[jira] [Commented] (TS-3959) Dropped keep-alive connections not being re-established

Nick Muerdter (JIRA) Mon, 30 May 2016 20:11:22 -0700

    [ 
https://issues.apache.org/jira/browse/TS-3959?page=com.atlassian.jira.plugin.system.issuetabpanels:comment-tabpanel&focusedCommentId=15307139#comment-15307139
 ]


Nick Muerdter commented on TS-3959:
-----------------------------------

[~jacksontj]: Thanks again for looking into this. Unfortunately, I'm still 
seeing the same behavior (occasional 502s) with the additional patch in 
[#658|https://github.com/apache/trafficserver/pull/658]. I've tried both the 
latest master (as of 
[0c5f3d7|https://github.com/apache/trafficserver/commit/0c5f3d7b1df42736936956b5396b58c04c861378]),
 and the 6.2.x branch with the patches from 
[#554|https://github.com/apache/trafficserver/pull/554] and 
[#658|https://github.com/apache/trafficserver/pull/658] applied. In both cases, 
I can still reproduce the 502 errors.

I've put together a script to hopefully make reproducing this easier: 
https://github.com/GUI/TS-3959 Basically, this sets up nginx behind 
TrafficServer, and then reloads nginx repeatedly while making a constant stream 
of requests. In TrafficServer 5.3.2, I can run the test script indefinitely 
without errors. In TrafficServer 6+ (with or without these patches), you should 
get some 502 errors within a minute of running the script.

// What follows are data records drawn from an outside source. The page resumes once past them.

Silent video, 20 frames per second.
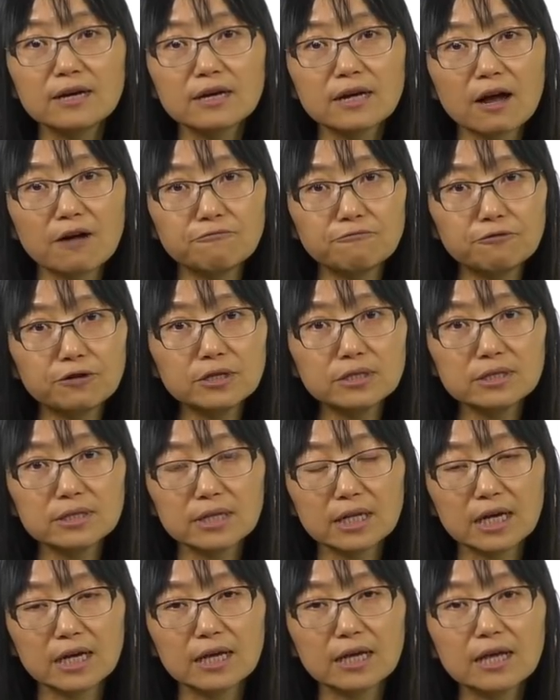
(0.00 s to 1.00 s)

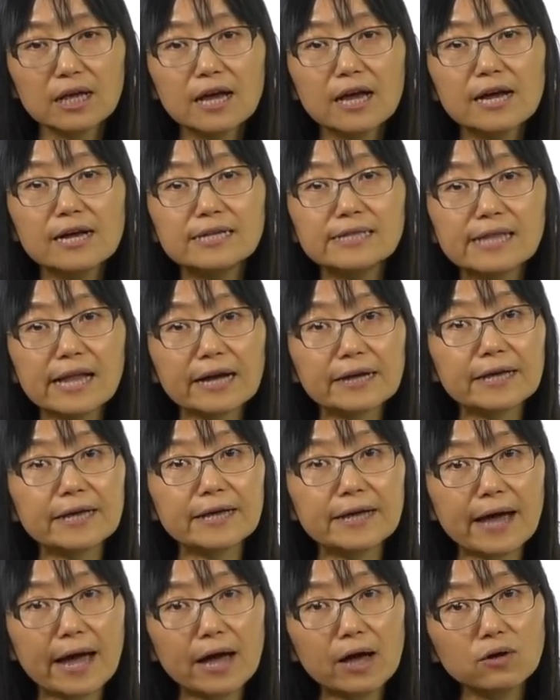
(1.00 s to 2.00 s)
Conversely,
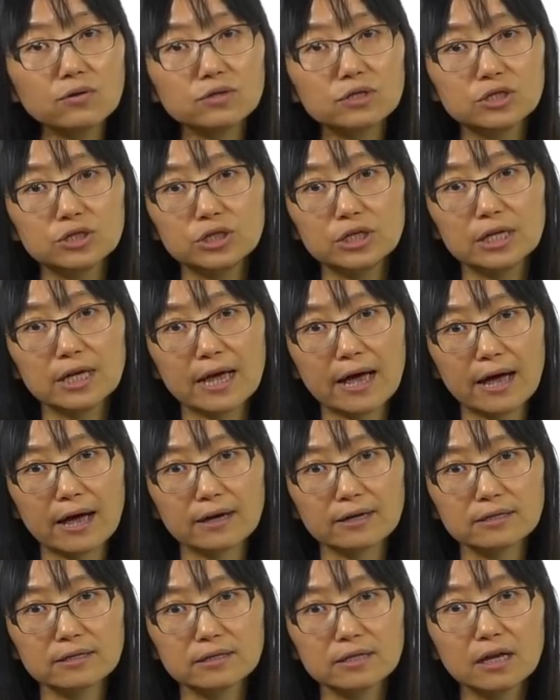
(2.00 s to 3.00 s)
knocking out gene
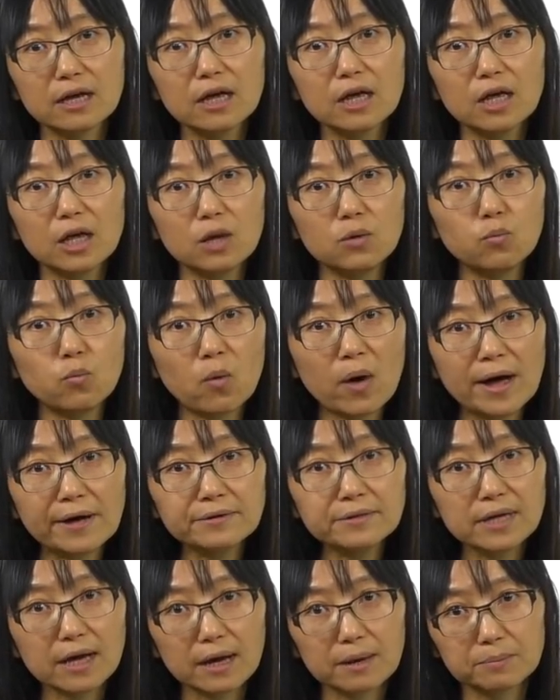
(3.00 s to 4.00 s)
X in
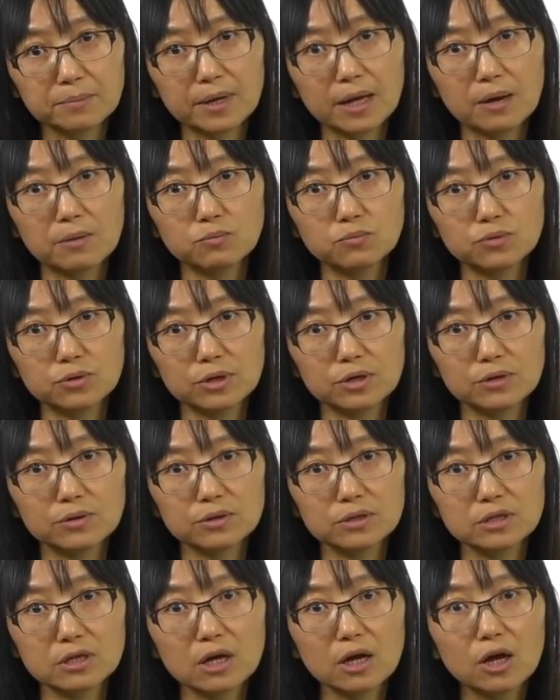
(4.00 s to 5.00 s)
wild-type
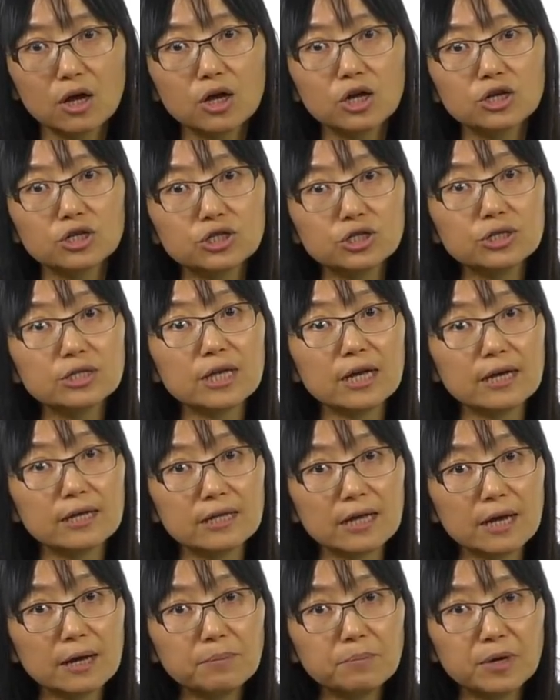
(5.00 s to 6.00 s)
embryos should
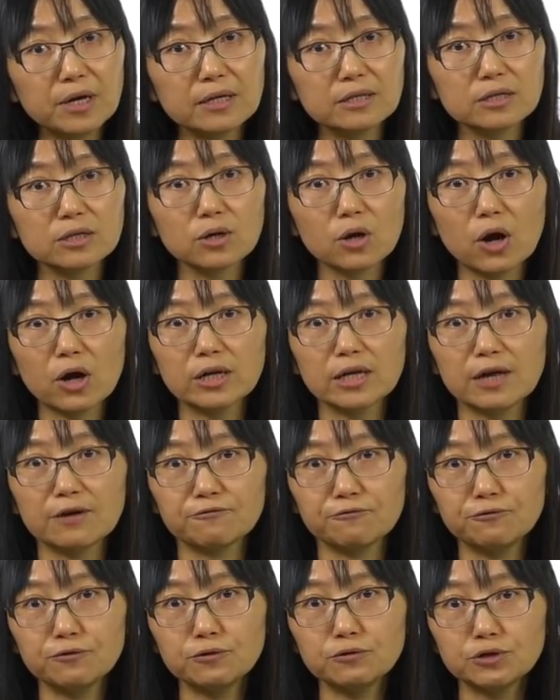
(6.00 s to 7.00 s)
inhibit
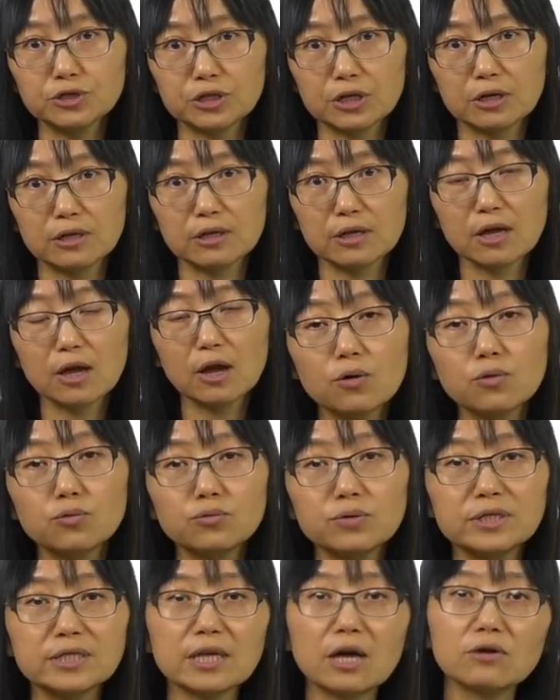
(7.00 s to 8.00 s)
cardiac fusion,
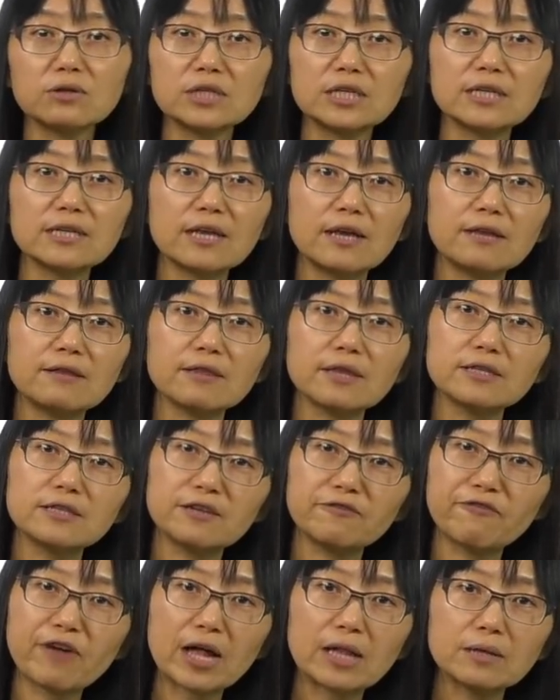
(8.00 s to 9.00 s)
resulting in the
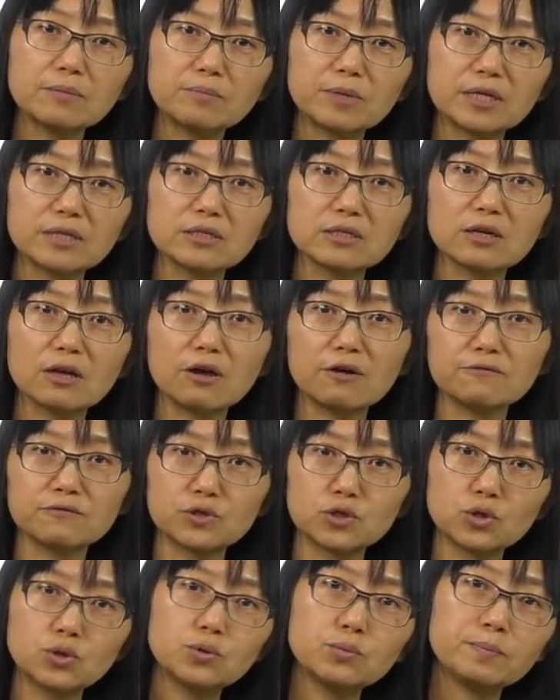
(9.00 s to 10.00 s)
development
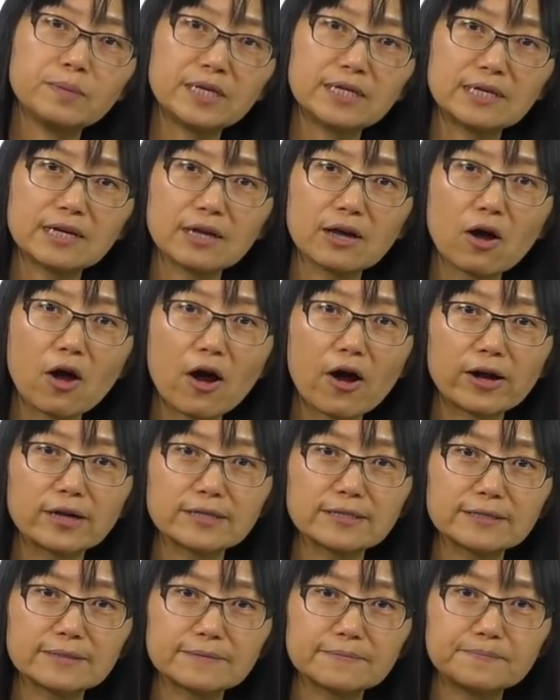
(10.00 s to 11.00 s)
of 2 beating
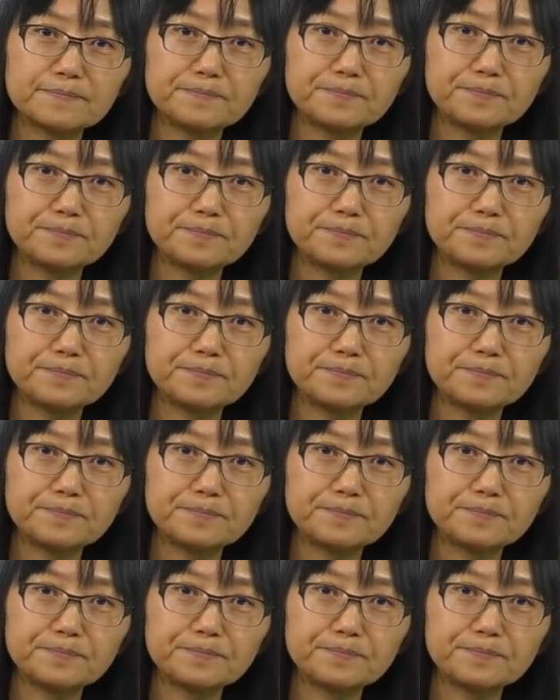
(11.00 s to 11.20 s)
hearts.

With the new logic implemented in 
[#658|https://github.com/apache/trafficserver/pull/658], I think that these 
requests still aren't considered retryable. I haven't had a chance to run 
tcpdumps this time around, but I think based on the earlier dump, the issue is 
that TrafficServer actually successfully send the request headers when this 
happens (note the successful 2nd HTTP line):

!trafficserver-reset.png!

I believe ephemeral port used for communication must still be open from nginx, 
but nginx has already sent its {{[FIN, ACK]}} packet to TrafficServer to 
declare the connection closed. So while the port is still technically open at 
this point (which is why TrafficServer can send the request on it), the only 
data it expects is the {{[FIN, ACK]}} packet back from TrafficServer to 
complete the closure. So I think that's why TrafficServer believes it has sent 
the request headers (so TrafficServer no longer considers it retryable), but 
nginx won't actually accept any new HTTP requests on this closing connection 
(which is why it responds with the {{[RST]}} packet). The only data nginx 
accepts on this closing connection from TrafficServer is the {{[FIN, ACK]}} 
packet in response. You can see this from from the trace when the timing does 
work work out and the connection closes cleanly:

!trafficserver-closed.png!

This is admittedly somewhat of an edge-case, since it depends on the timing of 
those close packets. Sometimes the connection is able to successfully close 
(like in the above example), but if a request sneaks in and tries to reuse a 
connection as it's being closed, then it triggers these 502 errors in 
TrafficServer 6+ (whereas, they were retried in 5.3).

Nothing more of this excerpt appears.